## DESCRIPTION OF THE TASK
Your answer is to be every line of the material that includes the string "language".

******************************

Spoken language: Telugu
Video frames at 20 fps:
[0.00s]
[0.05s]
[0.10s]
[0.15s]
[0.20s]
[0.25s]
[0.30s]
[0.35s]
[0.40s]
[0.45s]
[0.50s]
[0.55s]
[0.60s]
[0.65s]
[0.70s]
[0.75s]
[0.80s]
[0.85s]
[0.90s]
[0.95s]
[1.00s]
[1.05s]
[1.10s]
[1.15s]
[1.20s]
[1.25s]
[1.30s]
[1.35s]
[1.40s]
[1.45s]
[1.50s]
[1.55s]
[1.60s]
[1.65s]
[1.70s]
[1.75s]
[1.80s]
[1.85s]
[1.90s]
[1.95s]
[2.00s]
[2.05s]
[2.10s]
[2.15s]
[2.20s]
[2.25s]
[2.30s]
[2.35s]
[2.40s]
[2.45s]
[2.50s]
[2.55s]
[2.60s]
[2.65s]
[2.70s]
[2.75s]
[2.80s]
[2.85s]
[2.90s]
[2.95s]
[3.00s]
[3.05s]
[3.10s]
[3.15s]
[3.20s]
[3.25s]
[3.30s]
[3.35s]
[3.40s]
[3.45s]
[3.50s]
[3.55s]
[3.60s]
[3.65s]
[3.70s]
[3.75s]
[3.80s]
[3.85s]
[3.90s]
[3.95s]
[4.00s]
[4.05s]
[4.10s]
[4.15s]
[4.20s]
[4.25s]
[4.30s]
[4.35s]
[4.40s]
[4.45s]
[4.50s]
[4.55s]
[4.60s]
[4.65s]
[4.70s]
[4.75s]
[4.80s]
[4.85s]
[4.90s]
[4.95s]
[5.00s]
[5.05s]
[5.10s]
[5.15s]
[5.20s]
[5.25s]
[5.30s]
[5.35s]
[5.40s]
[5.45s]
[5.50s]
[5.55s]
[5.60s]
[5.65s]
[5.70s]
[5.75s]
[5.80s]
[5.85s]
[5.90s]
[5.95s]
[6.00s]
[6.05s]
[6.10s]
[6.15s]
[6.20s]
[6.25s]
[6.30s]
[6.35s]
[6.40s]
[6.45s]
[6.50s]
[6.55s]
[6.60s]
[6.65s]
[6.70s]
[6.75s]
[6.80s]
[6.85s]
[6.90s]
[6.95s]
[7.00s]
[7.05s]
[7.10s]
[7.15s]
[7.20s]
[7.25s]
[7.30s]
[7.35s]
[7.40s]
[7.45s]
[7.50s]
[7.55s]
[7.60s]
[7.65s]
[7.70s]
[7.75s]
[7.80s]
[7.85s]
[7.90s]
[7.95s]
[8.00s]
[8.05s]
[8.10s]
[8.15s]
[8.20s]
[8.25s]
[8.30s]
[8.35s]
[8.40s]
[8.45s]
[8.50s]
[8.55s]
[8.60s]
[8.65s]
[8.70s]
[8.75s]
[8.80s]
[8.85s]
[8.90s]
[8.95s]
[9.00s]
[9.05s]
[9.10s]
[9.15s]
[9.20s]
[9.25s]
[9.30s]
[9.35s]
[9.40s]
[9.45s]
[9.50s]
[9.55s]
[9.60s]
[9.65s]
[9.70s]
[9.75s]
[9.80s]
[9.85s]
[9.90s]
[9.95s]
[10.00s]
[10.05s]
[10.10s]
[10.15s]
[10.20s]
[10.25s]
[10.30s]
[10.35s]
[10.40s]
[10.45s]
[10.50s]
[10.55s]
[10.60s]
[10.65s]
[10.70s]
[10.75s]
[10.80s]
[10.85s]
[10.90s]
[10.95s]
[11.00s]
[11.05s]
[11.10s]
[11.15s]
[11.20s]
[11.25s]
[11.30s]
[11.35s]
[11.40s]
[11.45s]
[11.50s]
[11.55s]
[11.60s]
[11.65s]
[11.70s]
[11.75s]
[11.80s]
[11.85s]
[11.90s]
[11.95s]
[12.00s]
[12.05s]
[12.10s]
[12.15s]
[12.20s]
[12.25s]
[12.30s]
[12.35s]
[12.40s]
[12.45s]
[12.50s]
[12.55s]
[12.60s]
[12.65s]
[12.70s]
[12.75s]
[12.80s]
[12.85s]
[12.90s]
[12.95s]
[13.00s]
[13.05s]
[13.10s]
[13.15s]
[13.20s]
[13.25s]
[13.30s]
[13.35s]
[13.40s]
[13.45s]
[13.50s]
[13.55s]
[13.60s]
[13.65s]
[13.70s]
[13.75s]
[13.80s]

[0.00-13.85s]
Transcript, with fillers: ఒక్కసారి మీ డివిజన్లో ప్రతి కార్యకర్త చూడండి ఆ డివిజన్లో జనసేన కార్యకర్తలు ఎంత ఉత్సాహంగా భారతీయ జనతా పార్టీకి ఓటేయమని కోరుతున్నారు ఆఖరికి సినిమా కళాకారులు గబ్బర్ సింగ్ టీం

******************************

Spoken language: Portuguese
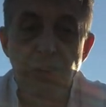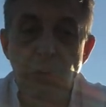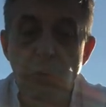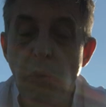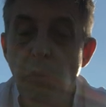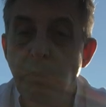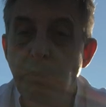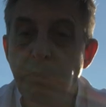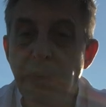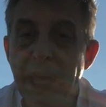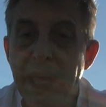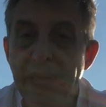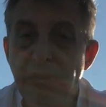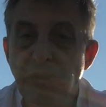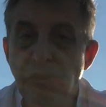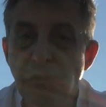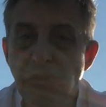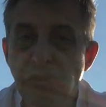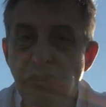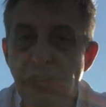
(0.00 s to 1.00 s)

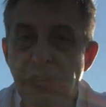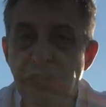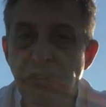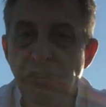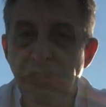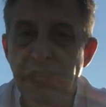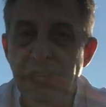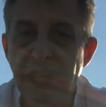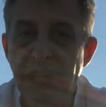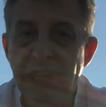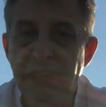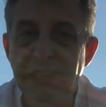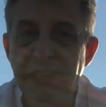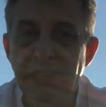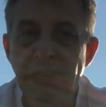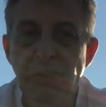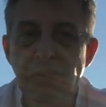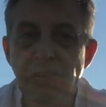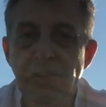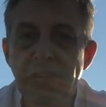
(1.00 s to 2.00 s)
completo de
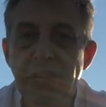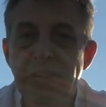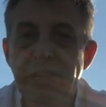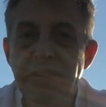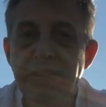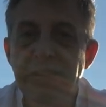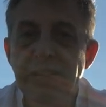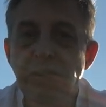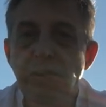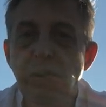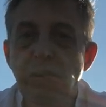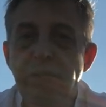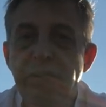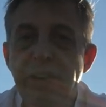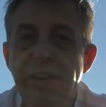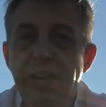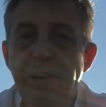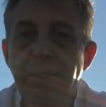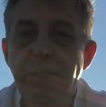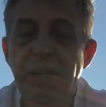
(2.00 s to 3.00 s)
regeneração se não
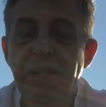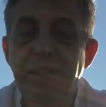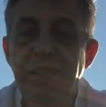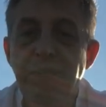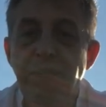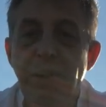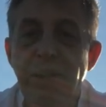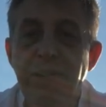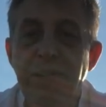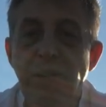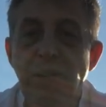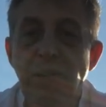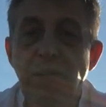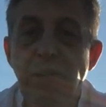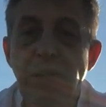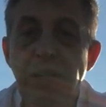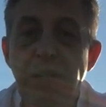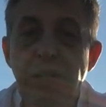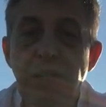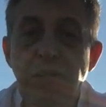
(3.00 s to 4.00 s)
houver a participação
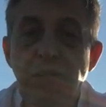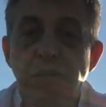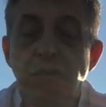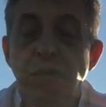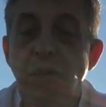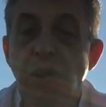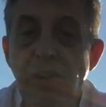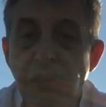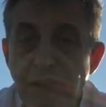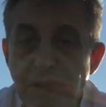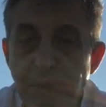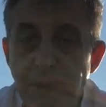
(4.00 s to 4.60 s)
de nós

******************************

## EXPECTED ANSWER
Spoken language: Telugu
Spoken language: Portuguese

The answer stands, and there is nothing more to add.